▶ _What is being asked_
Which lines of the data below contain "Transcript"? Please show them all.

▶ _Supplied entries_
========================
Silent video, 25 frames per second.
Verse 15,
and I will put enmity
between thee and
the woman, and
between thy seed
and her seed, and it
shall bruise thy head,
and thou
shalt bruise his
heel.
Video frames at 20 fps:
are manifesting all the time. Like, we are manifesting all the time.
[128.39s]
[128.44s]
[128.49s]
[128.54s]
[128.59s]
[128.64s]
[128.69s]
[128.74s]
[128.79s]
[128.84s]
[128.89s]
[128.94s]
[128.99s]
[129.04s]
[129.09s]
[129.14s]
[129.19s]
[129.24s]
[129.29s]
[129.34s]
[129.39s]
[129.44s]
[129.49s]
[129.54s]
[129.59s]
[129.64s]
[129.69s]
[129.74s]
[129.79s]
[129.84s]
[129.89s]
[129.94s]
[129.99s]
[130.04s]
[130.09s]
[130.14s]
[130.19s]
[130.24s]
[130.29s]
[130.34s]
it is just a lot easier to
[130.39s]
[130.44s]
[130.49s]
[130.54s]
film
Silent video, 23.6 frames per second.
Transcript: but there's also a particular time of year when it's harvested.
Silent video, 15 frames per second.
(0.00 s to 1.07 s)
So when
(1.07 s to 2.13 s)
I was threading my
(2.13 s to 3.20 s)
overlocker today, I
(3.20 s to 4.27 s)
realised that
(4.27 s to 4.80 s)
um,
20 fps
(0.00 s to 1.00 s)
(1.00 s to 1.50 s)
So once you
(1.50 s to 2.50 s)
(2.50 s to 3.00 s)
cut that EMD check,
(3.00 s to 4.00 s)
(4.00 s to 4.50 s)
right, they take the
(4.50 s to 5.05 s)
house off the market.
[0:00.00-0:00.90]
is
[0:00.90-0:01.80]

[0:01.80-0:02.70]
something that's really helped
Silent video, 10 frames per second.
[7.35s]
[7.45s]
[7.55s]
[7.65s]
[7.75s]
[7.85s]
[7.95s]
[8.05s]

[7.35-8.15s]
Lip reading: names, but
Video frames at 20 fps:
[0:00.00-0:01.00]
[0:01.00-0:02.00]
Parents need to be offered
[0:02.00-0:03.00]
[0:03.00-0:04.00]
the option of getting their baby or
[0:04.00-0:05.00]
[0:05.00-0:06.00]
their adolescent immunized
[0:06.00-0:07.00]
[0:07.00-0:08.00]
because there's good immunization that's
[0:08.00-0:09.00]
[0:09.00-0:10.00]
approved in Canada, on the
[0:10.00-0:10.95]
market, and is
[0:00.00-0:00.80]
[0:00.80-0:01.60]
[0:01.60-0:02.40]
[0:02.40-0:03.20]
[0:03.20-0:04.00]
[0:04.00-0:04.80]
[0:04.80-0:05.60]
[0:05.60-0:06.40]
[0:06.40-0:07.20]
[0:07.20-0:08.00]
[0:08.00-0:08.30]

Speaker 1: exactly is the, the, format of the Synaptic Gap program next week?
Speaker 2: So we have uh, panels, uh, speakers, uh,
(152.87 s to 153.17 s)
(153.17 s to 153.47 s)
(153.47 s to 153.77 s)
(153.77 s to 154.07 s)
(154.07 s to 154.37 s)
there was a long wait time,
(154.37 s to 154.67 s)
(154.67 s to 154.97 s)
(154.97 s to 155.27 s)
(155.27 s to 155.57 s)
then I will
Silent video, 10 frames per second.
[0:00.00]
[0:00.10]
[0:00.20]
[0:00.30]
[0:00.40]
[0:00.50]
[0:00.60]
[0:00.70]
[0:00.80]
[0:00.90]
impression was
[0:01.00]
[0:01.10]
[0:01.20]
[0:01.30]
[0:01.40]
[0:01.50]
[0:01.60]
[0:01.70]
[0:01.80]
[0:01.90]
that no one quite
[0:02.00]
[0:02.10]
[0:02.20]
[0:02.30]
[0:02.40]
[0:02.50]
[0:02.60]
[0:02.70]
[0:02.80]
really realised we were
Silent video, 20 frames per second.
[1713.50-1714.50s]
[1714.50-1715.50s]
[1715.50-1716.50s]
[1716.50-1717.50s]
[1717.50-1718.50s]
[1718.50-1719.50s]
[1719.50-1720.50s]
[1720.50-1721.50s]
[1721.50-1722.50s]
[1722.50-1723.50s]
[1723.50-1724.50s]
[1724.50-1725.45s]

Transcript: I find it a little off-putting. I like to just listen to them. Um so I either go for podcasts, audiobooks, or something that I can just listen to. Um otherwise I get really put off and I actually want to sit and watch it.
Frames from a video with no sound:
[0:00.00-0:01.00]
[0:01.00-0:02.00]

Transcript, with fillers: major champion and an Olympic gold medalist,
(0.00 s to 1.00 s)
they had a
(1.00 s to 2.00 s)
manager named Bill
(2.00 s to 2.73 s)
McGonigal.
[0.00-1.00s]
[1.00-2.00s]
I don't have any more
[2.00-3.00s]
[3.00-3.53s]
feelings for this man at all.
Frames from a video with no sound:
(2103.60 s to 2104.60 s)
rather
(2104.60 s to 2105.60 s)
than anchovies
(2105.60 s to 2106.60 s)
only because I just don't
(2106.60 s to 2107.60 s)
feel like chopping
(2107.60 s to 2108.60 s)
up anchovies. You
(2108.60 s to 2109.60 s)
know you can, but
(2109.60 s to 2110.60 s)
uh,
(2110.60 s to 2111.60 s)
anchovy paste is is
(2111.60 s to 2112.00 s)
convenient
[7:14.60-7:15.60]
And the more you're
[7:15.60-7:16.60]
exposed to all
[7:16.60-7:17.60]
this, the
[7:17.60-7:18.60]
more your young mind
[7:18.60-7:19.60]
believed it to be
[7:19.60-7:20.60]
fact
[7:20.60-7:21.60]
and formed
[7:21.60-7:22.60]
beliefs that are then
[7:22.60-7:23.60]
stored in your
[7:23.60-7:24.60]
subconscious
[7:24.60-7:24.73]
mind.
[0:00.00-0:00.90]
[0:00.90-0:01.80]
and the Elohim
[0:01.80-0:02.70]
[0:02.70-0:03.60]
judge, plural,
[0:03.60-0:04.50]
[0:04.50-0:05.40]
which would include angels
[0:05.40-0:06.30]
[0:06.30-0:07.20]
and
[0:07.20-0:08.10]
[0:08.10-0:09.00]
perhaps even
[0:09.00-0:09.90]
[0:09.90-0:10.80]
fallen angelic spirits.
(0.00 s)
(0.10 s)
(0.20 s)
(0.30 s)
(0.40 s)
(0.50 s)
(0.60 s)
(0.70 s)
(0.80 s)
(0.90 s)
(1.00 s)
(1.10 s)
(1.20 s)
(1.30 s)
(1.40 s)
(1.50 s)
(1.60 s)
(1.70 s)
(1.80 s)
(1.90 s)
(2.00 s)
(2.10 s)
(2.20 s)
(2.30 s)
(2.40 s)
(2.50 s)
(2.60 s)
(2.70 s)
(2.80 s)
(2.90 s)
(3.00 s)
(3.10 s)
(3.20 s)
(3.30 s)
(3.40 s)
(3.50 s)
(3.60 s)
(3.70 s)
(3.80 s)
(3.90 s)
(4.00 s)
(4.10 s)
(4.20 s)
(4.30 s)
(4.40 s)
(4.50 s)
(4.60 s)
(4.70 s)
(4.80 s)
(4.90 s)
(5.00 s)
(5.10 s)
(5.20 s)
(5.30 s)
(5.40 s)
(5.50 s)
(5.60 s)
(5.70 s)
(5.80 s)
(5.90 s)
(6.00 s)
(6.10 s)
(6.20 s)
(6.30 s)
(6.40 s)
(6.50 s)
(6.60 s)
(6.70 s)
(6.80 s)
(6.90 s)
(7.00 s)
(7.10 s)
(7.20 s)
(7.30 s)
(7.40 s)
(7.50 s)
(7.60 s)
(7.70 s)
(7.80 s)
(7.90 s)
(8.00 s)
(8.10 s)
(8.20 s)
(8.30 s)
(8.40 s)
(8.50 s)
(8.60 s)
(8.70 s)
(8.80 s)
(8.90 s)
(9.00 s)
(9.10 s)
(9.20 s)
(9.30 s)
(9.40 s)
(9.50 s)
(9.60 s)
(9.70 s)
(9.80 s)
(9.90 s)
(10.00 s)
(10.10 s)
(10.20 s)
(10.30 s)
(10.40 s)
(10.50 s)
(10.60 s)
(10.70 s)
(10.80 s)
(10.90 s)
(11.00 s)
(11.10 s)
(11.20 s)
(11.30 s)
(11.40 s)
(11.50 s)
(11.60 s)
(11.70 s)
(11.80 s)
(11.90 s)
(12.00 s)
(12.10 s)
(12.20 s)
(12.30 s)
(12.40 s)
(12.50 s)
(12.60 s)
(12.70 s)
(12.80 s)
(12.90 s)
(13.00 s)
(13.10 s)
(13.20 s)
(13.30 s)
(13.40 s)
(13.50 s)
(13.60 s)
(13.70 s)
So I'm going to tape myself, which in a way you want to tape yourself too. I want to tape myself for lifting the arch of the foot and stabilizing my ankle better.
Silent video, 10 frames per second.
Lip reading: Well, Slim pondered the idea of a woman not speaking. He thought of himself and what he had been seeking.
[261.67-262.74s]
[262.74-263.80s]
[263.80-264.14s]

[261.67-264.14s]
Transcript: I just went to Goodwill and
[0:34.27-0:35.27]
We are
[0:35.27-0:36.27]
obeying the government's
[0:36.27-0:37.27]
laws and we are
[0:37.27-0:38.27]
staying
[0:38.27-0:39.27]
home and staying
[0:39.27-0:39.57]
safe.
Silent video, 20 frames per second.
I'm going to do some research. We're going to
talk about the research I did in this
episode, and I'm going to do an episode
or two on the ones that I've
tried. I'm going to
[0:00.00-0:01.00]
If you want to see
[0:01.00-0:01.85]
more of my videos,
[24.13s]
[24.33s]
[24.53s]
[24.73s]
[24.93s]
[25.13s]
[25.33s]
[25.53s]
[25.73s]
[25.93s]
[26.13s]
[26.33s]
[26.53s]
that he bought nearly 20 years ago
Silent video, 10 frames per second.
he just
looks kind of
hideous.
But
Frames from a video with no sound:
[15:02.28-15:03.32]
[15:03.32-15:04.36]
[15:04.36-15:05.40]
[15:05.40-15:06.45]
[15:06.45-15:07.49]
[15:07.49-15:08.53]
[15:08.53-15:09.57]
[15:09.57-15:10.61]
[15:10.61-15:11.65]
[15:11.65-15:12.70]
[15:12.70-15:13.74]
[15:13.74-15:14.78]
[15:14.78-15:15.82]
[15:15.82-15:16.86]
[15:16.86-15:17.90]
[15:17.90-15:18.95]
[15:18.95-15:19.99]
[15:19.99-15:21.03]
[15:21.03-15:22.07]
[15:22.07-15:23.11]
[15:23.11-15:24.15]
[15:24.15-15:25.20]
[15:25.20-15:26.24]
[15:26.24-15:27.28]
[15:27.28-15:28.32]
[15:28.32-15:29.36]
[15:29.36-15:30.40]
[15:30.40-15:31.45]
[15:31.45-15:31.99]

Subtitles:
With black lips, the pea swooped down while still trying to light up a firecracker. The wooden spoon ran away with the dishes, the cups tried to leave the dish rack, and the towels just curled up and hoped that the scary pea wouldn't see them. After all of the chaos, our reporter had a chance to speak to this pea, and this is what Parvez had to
========================
▶ _Task answer_
Transcript: but there's also a particular time of year when it's harvested.
Transcript: I find it a little off-putting. I like to just listen to them. Um so I either go for podcasts, audiobooks, or something that I can just listen to. Um otherwise I get really put off and I actually want to sit and watch it.
Transcript, with fillers: major champion and an Olympic gold medalist,
Transcript: I just went to Goodwill and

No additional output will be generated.